By Honor Mahony | EUobserver
An attempt by Britain to rewrite the EU rulebook to reflect domestic interests could make the European Union fall apart, its top official has warned.
EU council president Herman Van Rompuy told the Guardian newspaper that London’s quest to repatriate powers from Brussels could spark other member states to do the same.
“If every member state were able to cherry-pick those parts of existing policies that they most like, and opt out of those that they least like, the union in general, and the single market in particular, would soon unravel.”
“All member states can, and do, have particular requests and needs that are always taken into consideration as part of our deliberations. I do not expect any member state to seek to undermine the fundamentals of our co-operative system in Europe.”
Van Rompuy’s comments come as British Prime Minister David Cameron has been increasingly struggling to contain his broadly eurosceptic Conservative party.
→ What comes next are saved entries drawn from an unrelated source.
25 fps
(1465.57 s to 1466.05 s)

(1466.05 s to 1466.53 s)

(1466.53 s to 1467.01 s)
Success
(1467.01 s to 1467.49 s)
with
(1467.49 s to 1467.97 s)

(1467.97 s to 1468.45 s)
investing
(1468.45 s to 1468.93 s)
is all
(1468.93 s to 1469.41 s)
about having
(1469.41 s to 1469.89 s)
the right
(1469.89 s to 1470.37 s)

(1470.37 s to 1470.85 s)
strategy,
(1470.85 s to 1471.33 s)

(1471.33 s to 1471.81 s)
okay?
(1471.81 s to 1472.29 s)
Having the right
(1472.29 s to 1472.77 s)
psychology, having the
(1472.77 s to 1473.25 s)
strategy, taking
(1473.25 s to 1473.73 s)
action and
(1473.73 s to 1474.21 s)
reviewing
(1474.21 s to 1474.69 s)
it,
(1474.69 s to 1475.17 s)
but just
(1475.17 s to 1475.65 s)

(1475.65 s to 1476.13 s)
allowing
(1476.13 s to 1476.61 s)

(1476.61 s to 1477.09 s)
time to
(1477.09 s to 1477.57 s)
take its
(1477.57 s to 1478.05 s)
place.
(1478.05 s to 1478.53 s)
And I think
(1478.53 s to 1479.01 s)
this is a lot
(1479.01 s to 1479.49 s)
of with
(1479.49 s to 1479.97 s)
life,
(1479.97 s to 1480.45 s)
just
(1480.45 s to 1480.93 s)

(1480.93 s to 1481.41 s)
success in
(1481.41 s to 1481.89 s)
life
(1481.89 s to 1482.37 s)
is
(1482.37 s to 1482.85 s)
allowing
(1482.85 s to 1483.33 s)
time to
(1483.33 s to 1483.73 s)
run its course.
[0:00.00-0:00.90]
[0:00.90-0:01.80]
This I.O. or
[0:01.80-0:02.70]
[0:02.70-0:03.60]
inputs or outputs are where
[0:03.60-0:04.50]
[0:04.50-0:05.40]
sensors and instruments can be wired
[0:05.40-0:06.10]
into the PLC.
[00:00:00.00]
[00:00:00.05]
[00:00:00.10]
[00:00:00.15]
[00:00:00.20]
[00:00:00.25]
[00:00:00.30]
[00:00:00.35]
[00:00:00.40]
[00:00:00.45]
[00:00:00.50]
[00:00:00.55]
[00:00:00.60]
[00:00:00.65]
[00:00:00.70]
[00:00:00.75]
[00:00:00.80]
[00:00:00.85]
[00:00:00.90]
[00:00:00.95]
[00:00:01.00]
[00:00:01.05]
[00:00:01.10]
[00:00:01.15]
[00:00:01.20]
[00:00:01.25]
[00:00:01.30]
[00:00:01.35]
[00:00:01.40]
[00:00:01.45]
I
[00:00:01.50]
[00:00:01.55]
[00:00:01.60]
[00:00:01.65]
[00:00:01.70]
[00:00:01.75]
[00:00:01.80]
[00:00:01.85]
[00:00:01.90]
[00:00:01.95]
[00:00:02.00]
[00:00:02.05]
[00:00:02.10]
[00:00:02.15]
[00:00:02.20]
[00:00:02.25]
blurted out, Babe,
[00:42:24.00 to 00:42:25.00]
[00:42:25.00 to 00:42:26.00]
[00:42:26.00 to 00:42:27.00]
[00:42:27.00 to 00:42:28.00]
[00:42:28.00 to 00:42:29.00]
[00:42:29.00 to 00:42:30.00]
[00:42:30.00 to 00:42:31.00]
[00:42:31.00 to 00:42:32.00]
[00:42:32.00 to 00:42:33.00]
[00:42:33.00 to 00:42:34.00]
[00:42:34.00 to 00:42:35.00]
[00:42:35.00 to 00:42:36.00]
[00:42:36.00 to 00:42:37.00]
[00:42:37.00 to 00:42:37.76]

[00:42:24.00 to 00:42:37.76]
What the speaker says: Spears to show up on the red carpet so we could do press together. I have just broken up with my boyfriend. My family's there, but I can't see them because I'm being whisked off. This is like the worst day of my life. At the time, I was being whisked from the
The struggle has become tougher since the onset of the financial crisis which has prompted other member states to seek further EU integration. Cameron’s Conservatives see this as a threat to London’s interests but also as an opportunity to loosen Britain’s EU ties should the Union’s treaties be re-negotiated.
Britain is already not part of key EU policy areas. It is not a member of the euro, it opts out of border-free schengen zone and, most recently, out of the single European banking supervisor.